Select Yes to retain the outlines of the new objects for later use in the pipeline. For example, a common use is for quality control purposes by overlaying them on your image of choice using the OverlayOutlines module and then saving the overlay image with the SaveImages module.

Name the outline image

(Used only if the outline image is to be retained for later use in the pipeline)
Enter a name for the outlines of the identified objects. The outlined image can be selected in downstream modules by selecting them from any drop-down image list.

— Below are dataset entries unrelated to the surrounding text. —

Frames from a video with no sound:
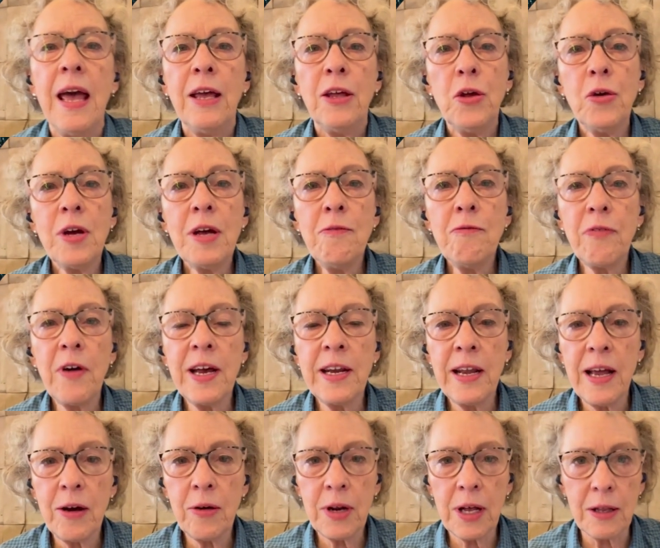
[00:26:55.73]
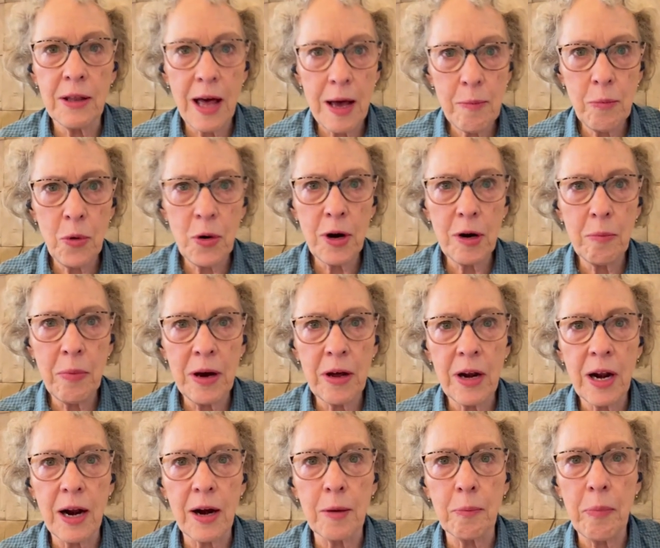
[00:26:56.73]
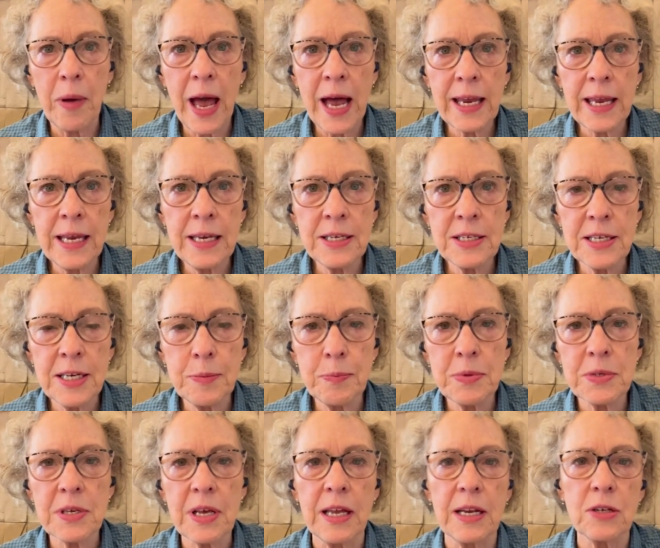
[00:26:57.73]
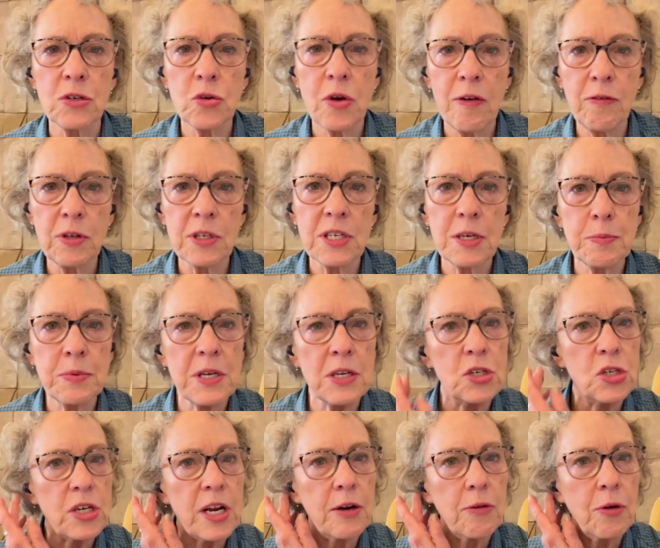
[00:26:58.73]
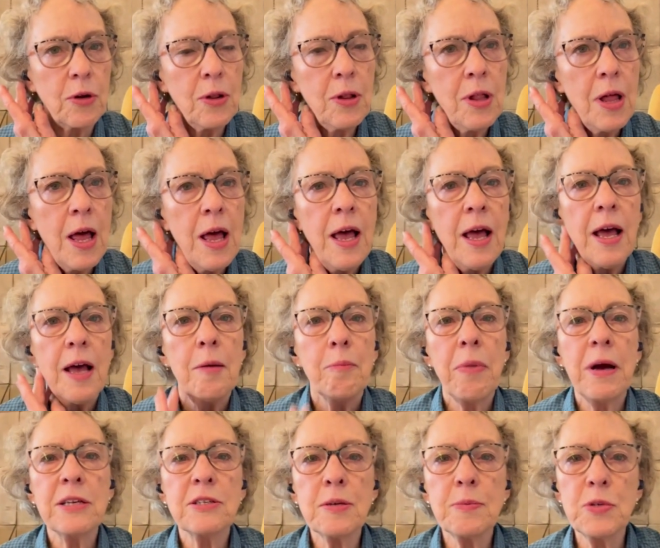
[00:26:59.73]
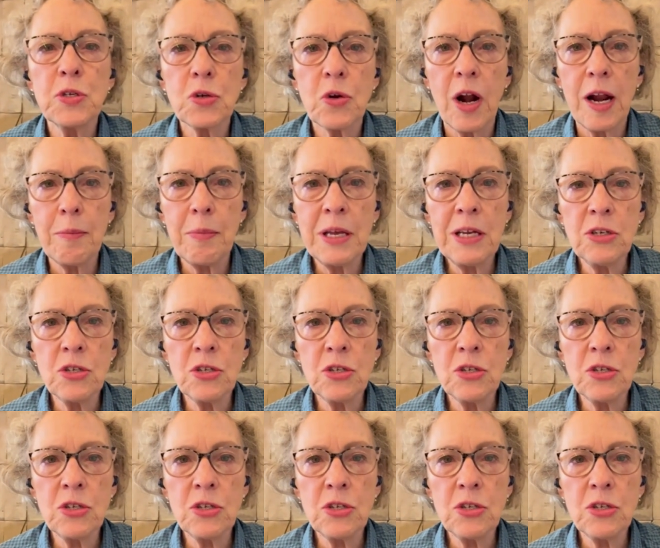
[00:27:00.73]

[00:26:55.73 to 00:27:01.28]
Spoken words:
You can find out a lot more about our packing tips and travel tips in general by subscribing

Fill holes in identified objects?

Select After both thresholding and declumping to fill in background holes that are smaller than the maximum object size prior to declumping and to fill in any holes after declumping. Select After declumping only to fill in background holes located within identified objects after declumping. Select Never to leave holes within objects.

Please note that if a foreground object is located within a hole and this option is enabled, the object will be lost when the hole is filled in.

Handling of objects if excessive number of objects identified

This setting deals with images that are segmented into an unreasonable number of objects. This might happen if the module calculates a low threshold or if the image has unusual artifacts. IdentifyPrimaryObjects can handle this condition in one of three ways:
  • Continue: Don't check for large numbers of objects.
  • Truncate: Limit the number of objects. Arbitrarily erase objects to limit the number to the maximum allowed.
  • Erase: Erase all objects if the number of objects exceeds the maximum. This results in an image with no primary objects. This option is a good choice if a large number of objects indicates that the image should not be processed.

Maximum number of objects

(Used only when handling images with large numbers of objects by truncating)
This setting limits the number of objects in the image. See the documentation for the previous setting for details.